• [BRIEF]: Set down the full listing below word for word; pictures stay out of the copy.

• [TASK INPUT]:
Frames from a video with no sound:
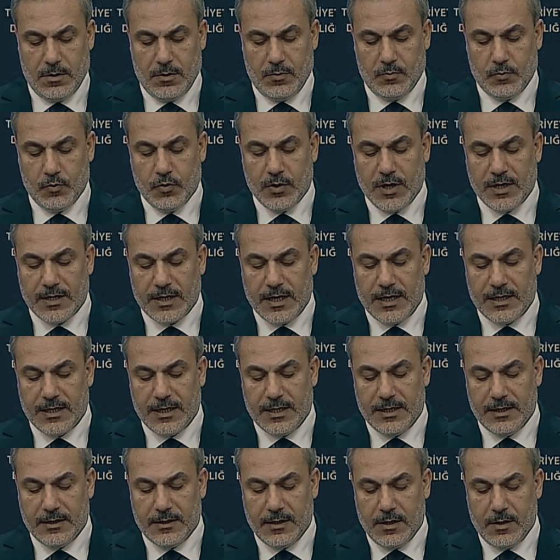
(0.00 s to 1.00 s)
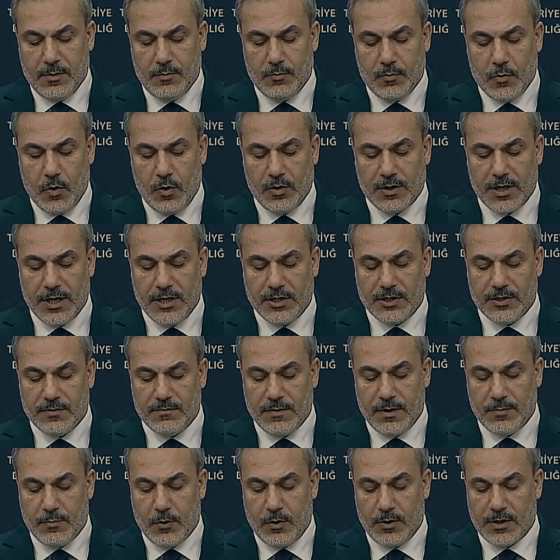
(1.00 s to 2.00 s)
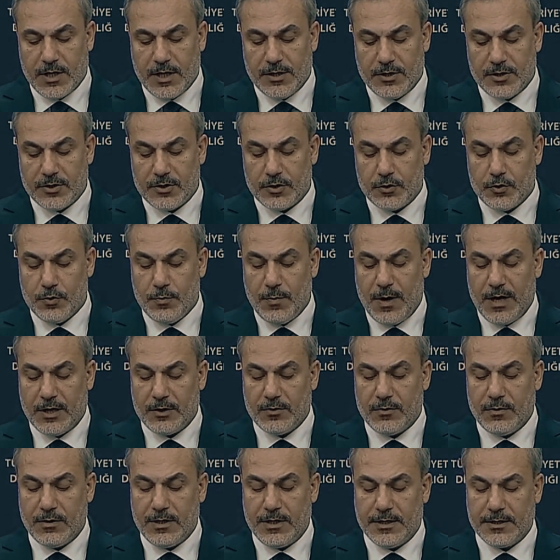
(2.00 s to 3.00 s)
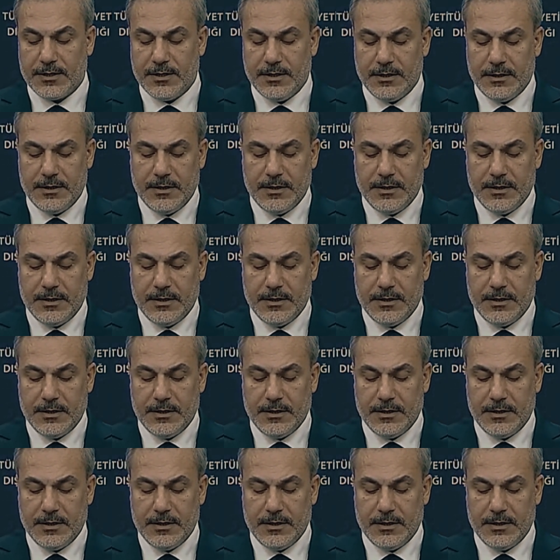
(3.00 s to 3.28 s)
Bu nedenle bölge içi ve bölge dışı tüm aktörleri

• [WRITTEN RESPONSE]:
Frames from a video with no sound:
(0.00 s to 1.00 s)
(1.00 s to 2.00 s)
(2.00 s to 3.00 s)
(3.00 s to 3.28 s)
Bu nedenle bölge içi ve bölge dışı tüm aktörleri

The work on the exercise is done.